In version CS6, Adobe made it very easy, and flexible. There are a lot of options you can try out, which makes this feature very powerful. It's definitely my favorite new feature in Adobe Illustrator CS6…
While I wasn't thinking of actually creating something, I started to draw a few random circles. Giving each of them a different size and color. I applied a Multiply transparency effect on all of them (except the white one) and gave them an opacity of 70% to achieve this nice transparency color effect on the overlapping areas.
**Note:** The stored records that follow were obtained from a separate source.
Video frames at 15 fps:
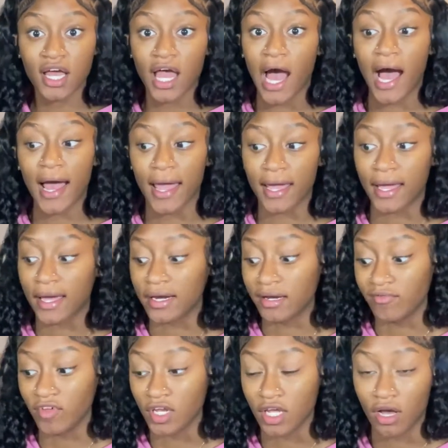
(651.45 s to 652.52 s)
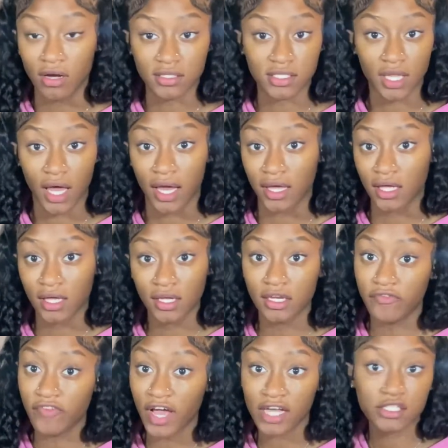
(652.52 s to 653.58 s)
I hate editing videos. Like, the
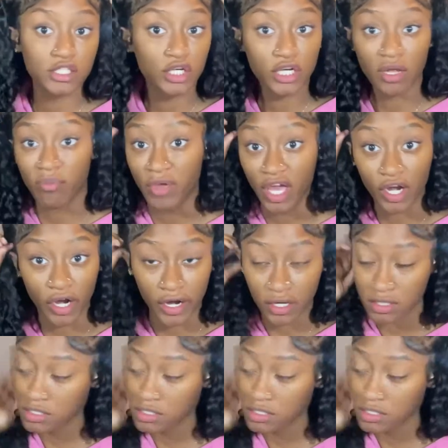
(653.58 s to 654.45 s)
faster, the better.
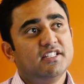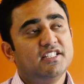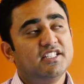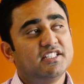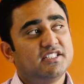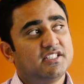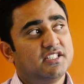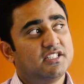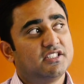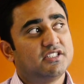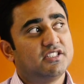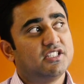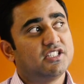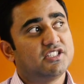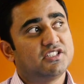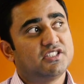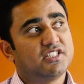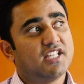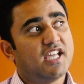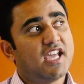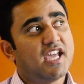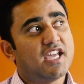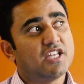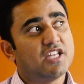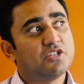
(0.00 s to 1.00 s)
This is the
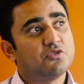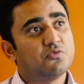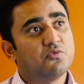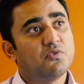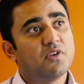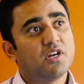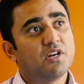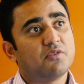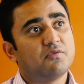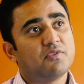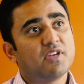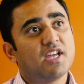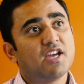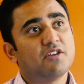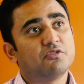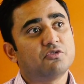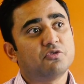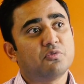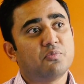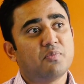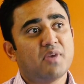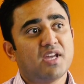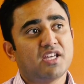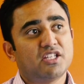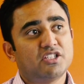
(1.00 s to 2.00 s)
stage where we have
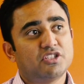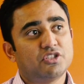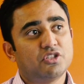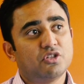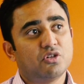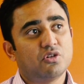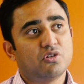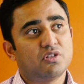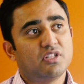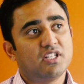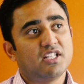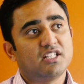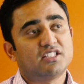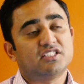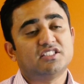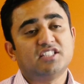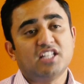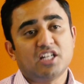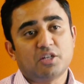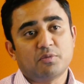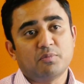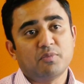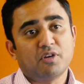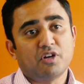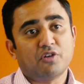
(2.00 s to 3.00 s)
to make sure that
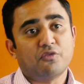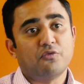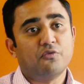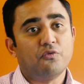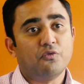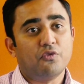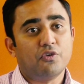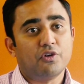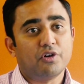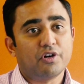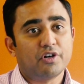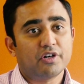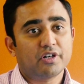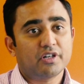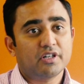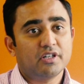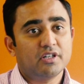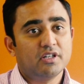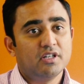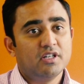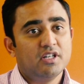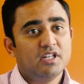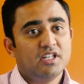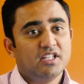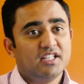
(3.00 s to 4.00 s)
statement of work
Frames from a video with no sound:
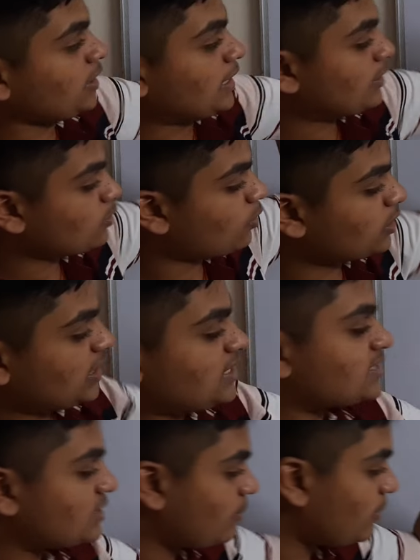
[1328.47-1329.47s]
in total
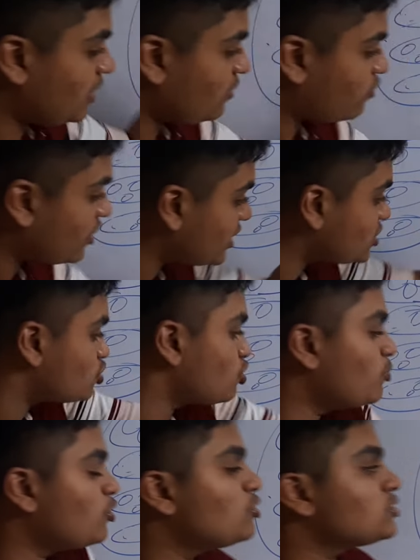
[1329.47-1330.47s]
seminiferous
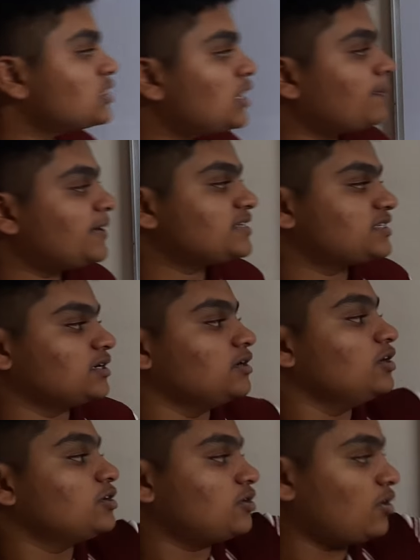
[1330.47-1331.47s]
tubules are present?
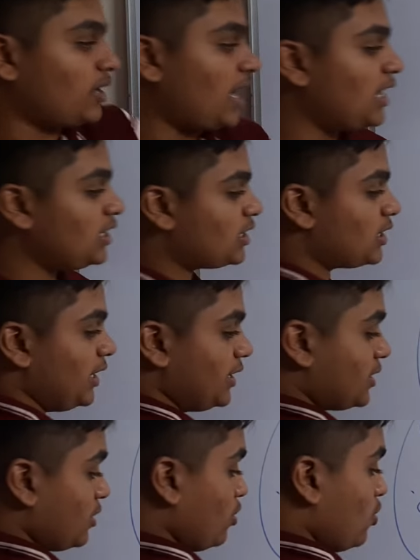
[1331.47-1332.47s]
Now
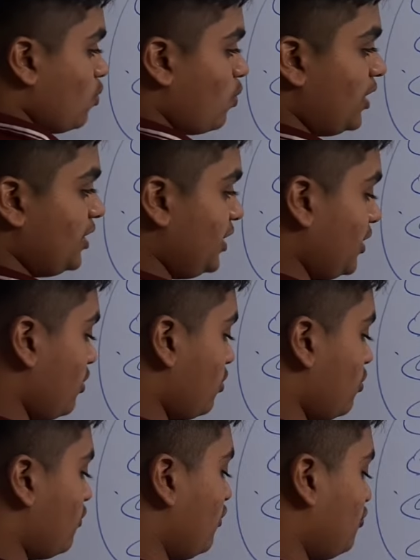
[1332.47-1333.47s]
calculate. 1 into
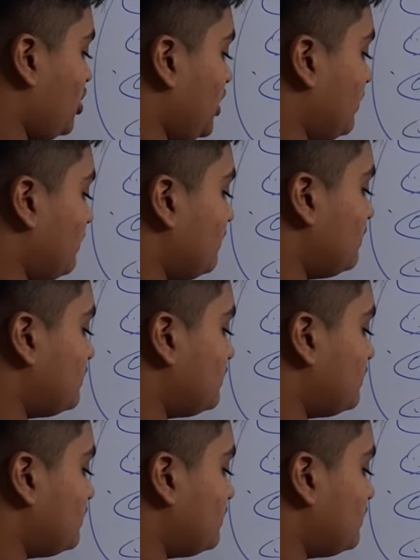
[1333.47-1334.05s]
250.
Once I thought I have an interesting composition to start from, I selected all circles, and chose Pattern > Make from the Object menu. Illustrator gives you a warning that the new pattern has been added to the Swatches panel, and that any changes made while in the Pattern Editing Mode will be applied to the pattern swatch upon exit. This is very important to know, because you have the option to edit your pattern at any time. However, if you want to create a new pattern from an existing one, you need to make sure you choose the Save a copy button at the top left of the screen when you are in Pattern Editing Mode.
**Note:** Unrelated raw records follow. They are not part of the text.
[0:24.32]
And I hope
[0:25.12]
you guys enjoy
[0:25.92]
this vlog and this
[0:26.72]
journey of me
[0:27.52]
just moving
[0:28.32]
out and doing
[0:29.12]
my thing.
Once you click the warning screen OK, Illustrator takes you into Pattern Editing Mode. The beauty of this new mode is that you get to see your pattern in action. You'll see the pattern effect on your entire canvas. By default, you'll see this at an opacity of 70%, but you can adjust this to another percentage if you like. Plus you can control the repetition of the pattern. Notice also the bounding box of your swatch and the pattern tile which you can toggle on and off. In my example I chose Grid as tile type, but you can choose a lot of other options there.
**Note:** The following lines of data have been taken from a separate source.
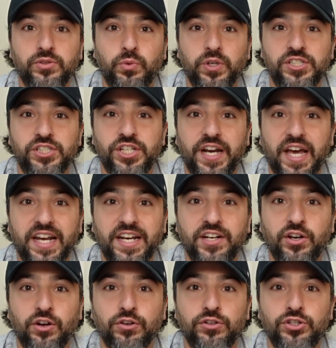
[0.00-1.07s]
which netted
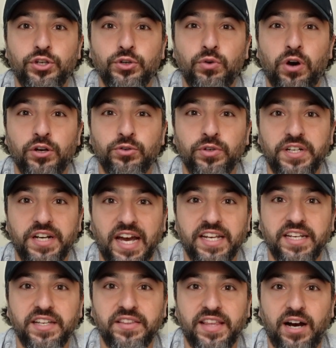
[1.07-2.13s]
her
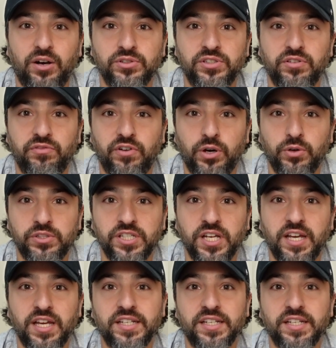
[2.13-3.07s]
290,000 votes.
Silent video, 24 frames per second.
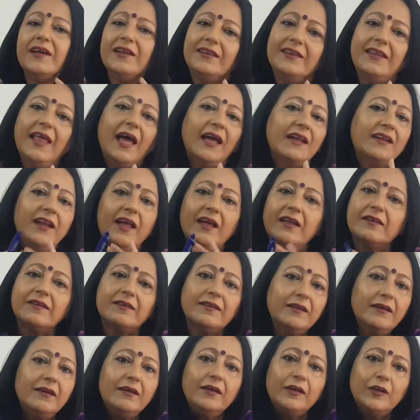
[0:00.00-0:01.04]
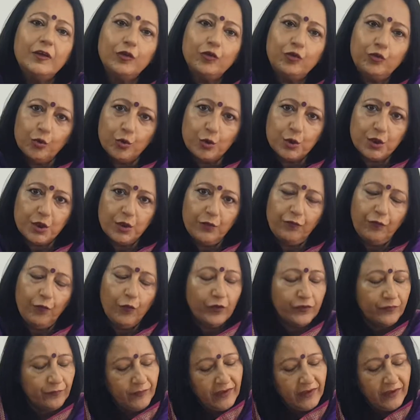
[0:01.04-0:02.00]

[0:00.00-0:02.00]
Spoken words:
than as a social force.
You can for instance also choose for a Hex shape which creates a bit more randomness. In this mode I can also move my circles around, and apply other colors. While modifying things I constantly see the pattern being updated. This time I don't have to worry about any mismatch, because Illustrator will take care of this as soon as I use the Overlap option and move my circle over the border. As you can see there are many options that can help you create the pattern you want in no time, without frustration.
Once you are happy with the result, you just click Done at the top left of the screen, and you are back in normal mode. If you decide later you want to edit your pattern swatch, you just double click it from the Swatch panel. If you want to create a variation of an existing one, you double click it and as soon as you are in Pattern Editing Mode you click Save a copy at the top right of the screen.
How to save a pattern tile for the web?
My example isn't really a ideal material to use as a background tile for a web page, but what if I want to save it for the web? How would I be able to this? Here is how… After you have created your pattern swatch, you can drag it from the Swatch panel onto your canvas. You'll notice the swatch bounding box. If you only select that box, using the Direct Selection tool (white arrow) while also holding down the Option/Alt key, you'll see its exact dimensions in the Control panel at the top of your screen.
All you have to do is making sure you create an Artboard that has the exact same size and matches the borders of this tile. So you select the Artboard tool, and draw a rectangle that matches the tile boundaries (or you edit the current Artboard you are working on by dragging its corner handles).
As a double check to make sure you don't end up with any fuzzy pixel border, switch to Pixel Preview mode (Cmd/Ctrl + Option/Alt + Y), and make sure everything is nicely positioned on the pixel grid. If that is all OK, all you have to do is go to File > Save for Web… (Cmd/Ctrl + Shift + Option/Alt + S). Now you have your seamless tile that you can apply in your webpages.